Untitled (1960) de Joan Mitchell est un maelström de couleurs et de lignes savamment orchestré. Des pigments à l’huile bleu foncé, noir, sarcelle, terre cuite, olive, crème et bordeaux dégoulinent, forment des boucles, s’élèvent et s’écrasent sur une toile d’une pâle blancheur qui s’étend sur près d’un mètre de hauteur. Sa vigueur tempétueuse reflète un moment charnière dans la pratique de l’artiste. En effet, en 1959, Mitchell s’installe à Paris dans un vaste atelier situé au 10, rue Frémicourt, dans le 15e arrondissement, qu’elle partage avec le peintre français Jean-Paul Riopelle. C’est là que sa pratique de l’abstraction franchit un nouveau palier en faveur du lyrisme sans limite qui caractérisera désormais son œuvre. Ses coups de pinceau – dessinés avec audace sur des fonds neutres – se transforment en écheveaux de couleurs vives ; chaque marque révèle un geste emprunt de vivacité, comme une méditation sur la nature-même de la peinture.
La présente œuvre appartient à une série de tableaux acquis par le marchand d’art parisien Jacques Dubourg, dont la célèbre galerie a accueilli des expositions de Nicolas de Staël, Riopelle, André Lanskoy et Sam Francis dans les années 1960. Fils d’un encadreur qui avait été l’ami de Renoir et de Pissarro, Dubourg a été l’un des principaux promoteurs de l’art de Mitchell en Europe : l’exposition de ses peintures en 1962 au sein de sa galerie a été très bien accueillie par la critique et a connu un grand succès commercial. L’œuvre présentée ici est demeurée dans sa collection jusqu’à la fin de sa vie.

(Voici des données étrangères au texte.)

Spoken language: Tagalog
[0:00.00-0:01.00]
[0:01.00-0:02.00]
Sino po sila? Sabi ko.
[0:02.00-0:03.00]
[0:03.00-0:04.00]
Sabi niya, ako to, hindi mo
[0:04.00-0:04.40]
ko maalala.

Joan Mitchell est née à Chicago en 1925. Diplômée de l’École de l’Institut d’art de Chicago, elle s’est installée à New York en 1950, où elle a rapidement accédé à la célébrité, appartenant à la deuxième génération de peintres expressionnistes abstraits. Mitchell était respectée par ses amis peintres New-yorkais tels Willem de Kooning, Franz Kline et Phillip Guston. Elle s’est imposée dans un monde compétitif et dominé par les hommes, et a refusé d’être définie comme appartenant à l’école de New York ou à toute autre étiquette esthétique.
En réalité, elle s’est toujours sentie en affinité avec une longue lignée de peintres européens, d’Henri Matisse à Claude Monet, en passant Paul Cézanne et Vincent van Gogh : Mitchell se retrouvait dans leur belle sensibilité, à travers notamment leurs couleurs chatoyantes qui rendaient hommage à la nature.

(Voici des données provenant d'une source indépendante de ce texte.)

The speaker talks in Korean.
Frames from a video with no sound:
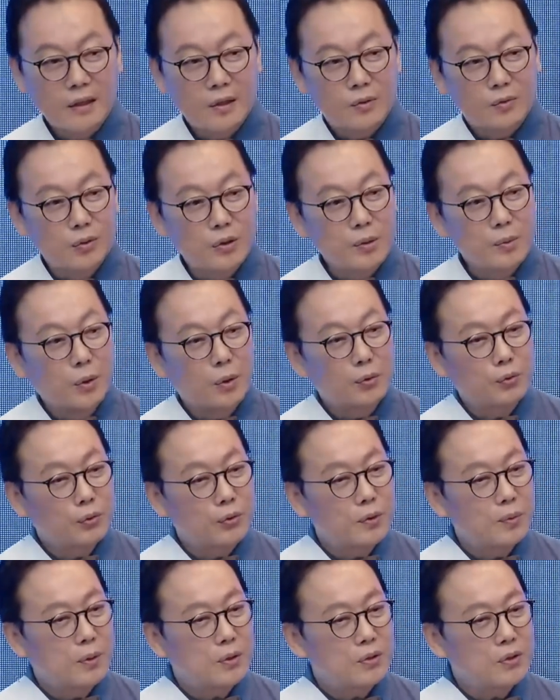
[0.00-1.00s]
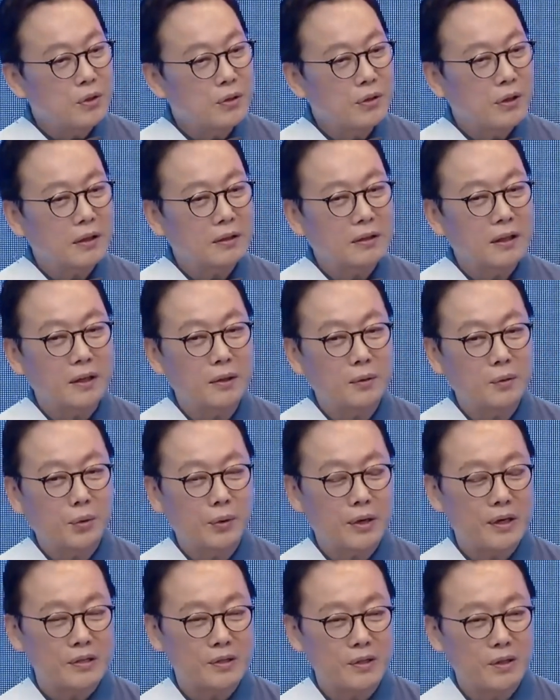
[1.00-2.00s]
우리 모두 이번 전당대회
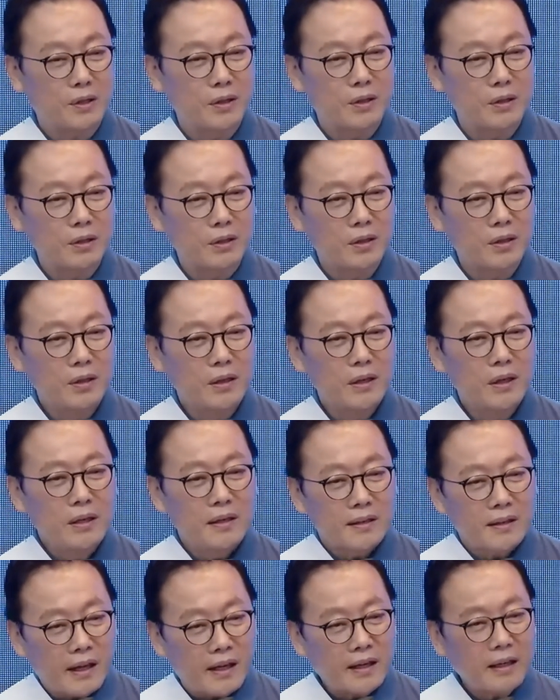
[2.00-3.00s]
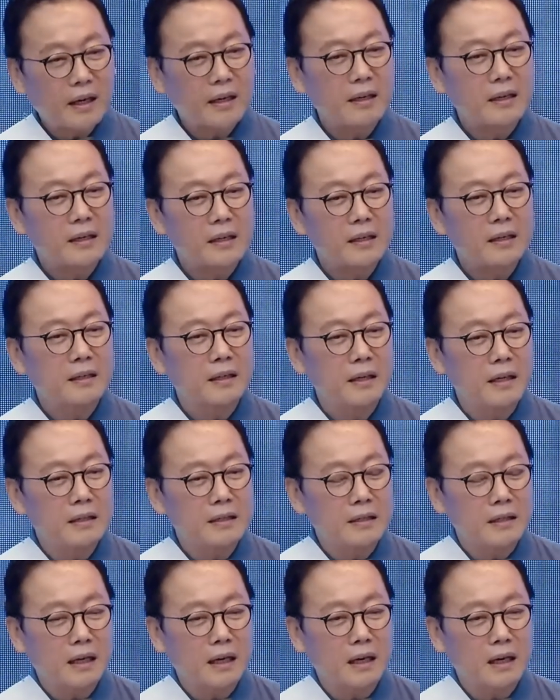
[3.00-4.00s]
통해서 내가 이기는 게
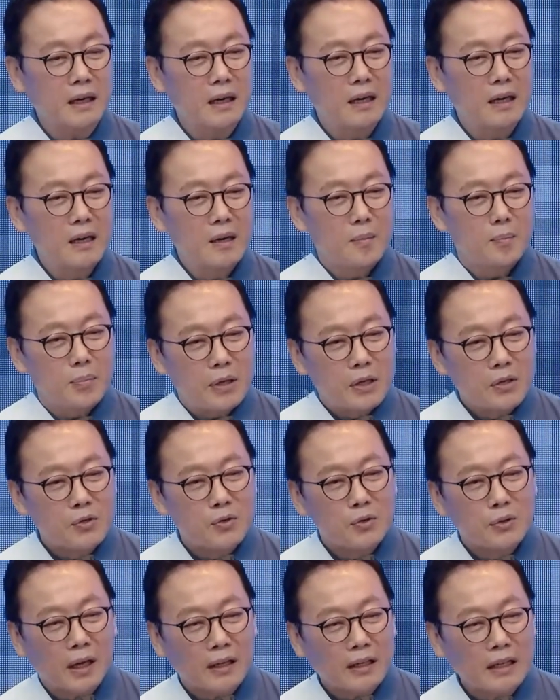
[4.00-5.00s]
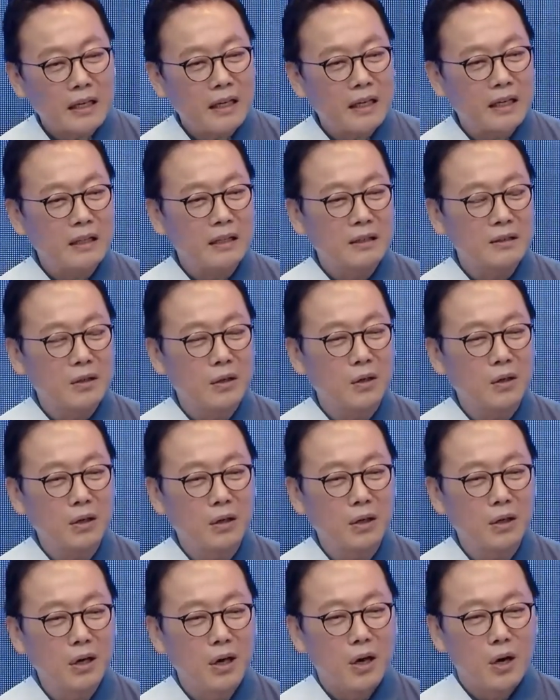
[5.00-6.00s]
아니라 민주당이 이기는
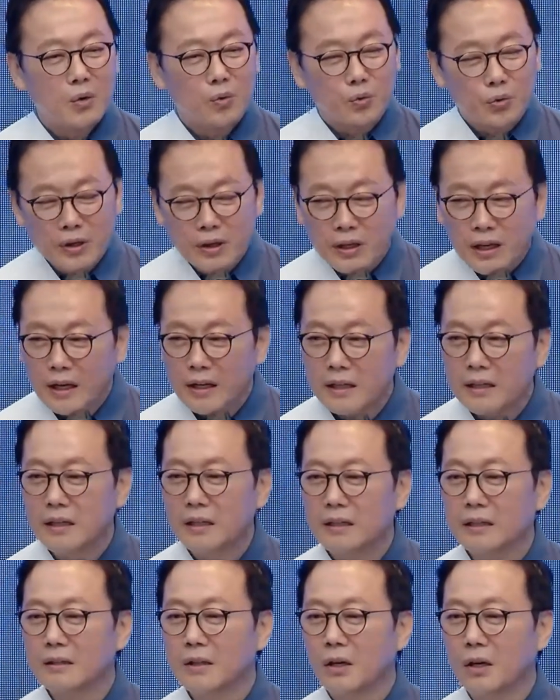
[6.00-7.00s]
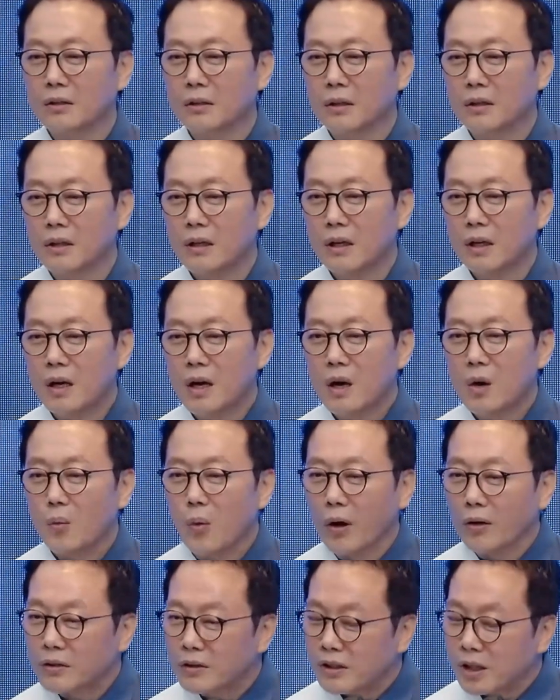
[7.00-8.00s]
것, 우리가 이기는 것,
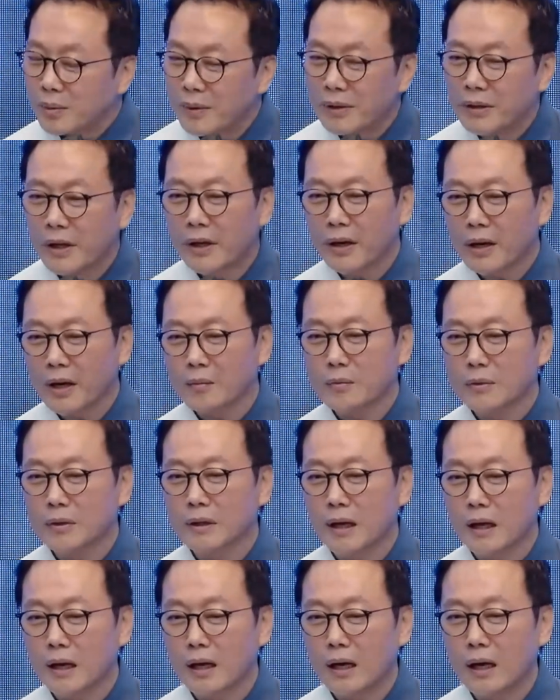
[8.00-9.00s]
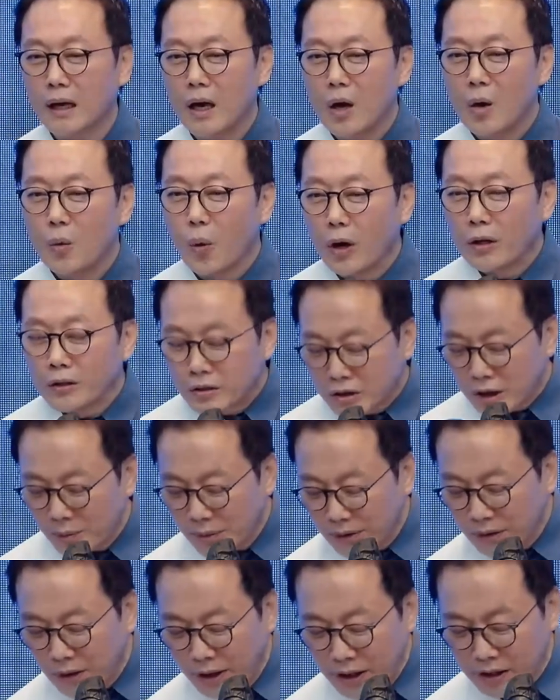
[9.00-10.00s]
원팀이 돼야 합니다.
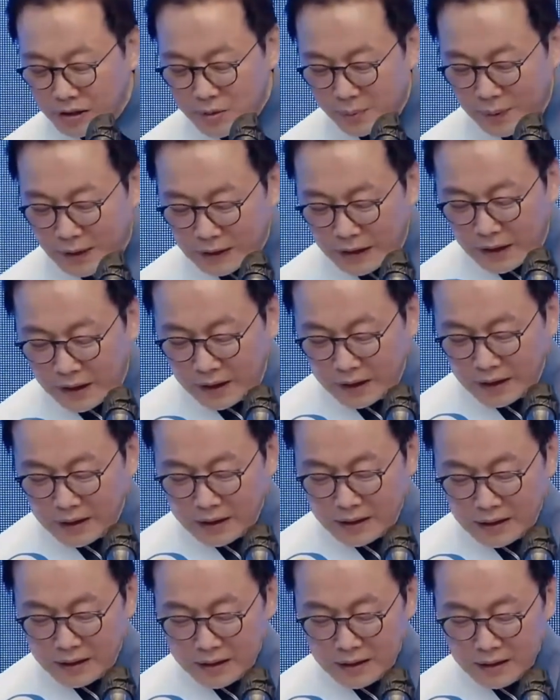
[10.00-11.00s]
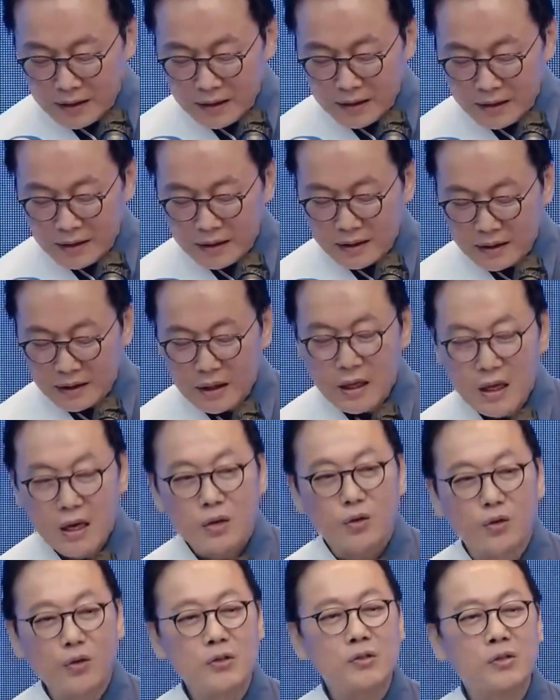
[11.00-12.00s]
원팀이 돼야지만이
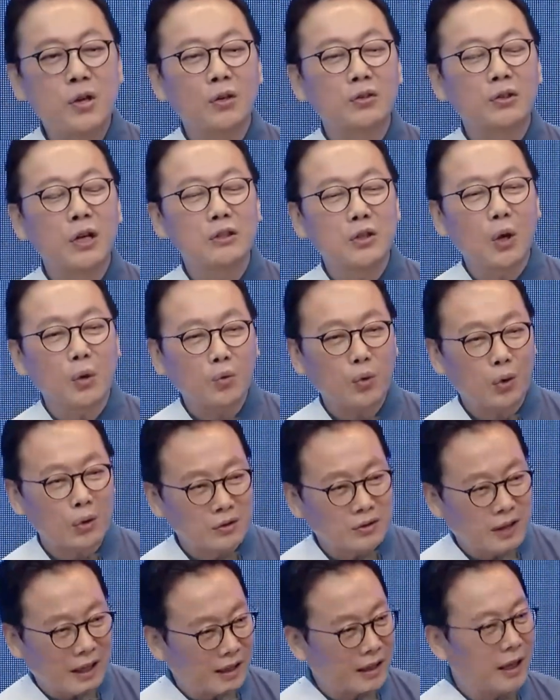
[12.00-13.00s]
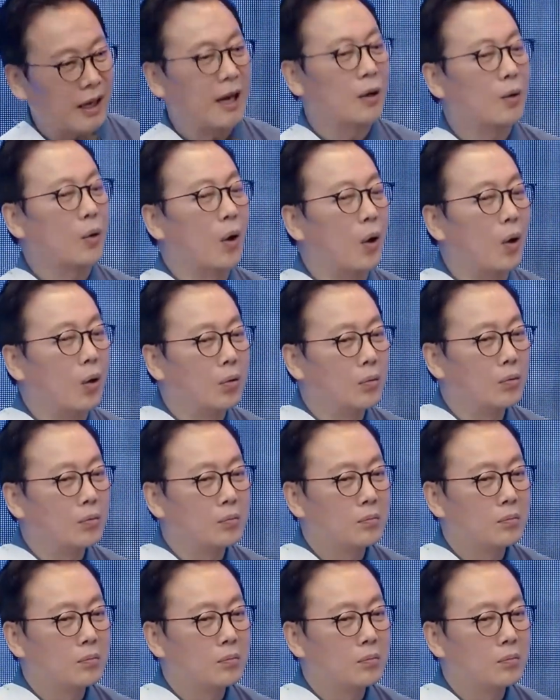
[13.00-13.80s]
윤석열 정권을 탄핵하고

À partir de l’été 1955, Mitchell voyage fréquemment à Paris, et ses liens personnels et esthétiques avec les États-Unis se distendent un peu. L’abstraction picturale devient alors une réponse intuitive au lieu, au sentiment, au paysage et à la mémoire, plutôt qu’un système de signes ésotériques et subjectifs.

« Je peins à partir de paysages dont je me souviens et que j’emporte avec moi, ainsi que des sentiments qu’ils m’inspirent et qui, bien sûr, se transforment. Je ne pourrais certainement jamais refléter la nature. J’aimerais davantage peindre ce qu’elle me laisse. » - Joan Mitchell

Dans un numéro de 1956 de Cimaise, une revue française d’art contemporain publiée pour la première fois en 1952, l’historienne de l’art allemande Herta Wescher écrit :
« Si les jeunes Américains apportent à l’art d’aujourd’hui une vitalité, une fraîcheur, et se délectent d’une violence déchaînée, les Français se distinguent d’eux par leur plus grande sensibilité aux valeurs de la peinture, acquise grâce à une longue tradition, soutenue par un sens de la modération et de la discipline » (H. Wescher citée dans Joan Mitchell, cat. ex. San Francisco Museum of Modern Art, 2020, p. 93).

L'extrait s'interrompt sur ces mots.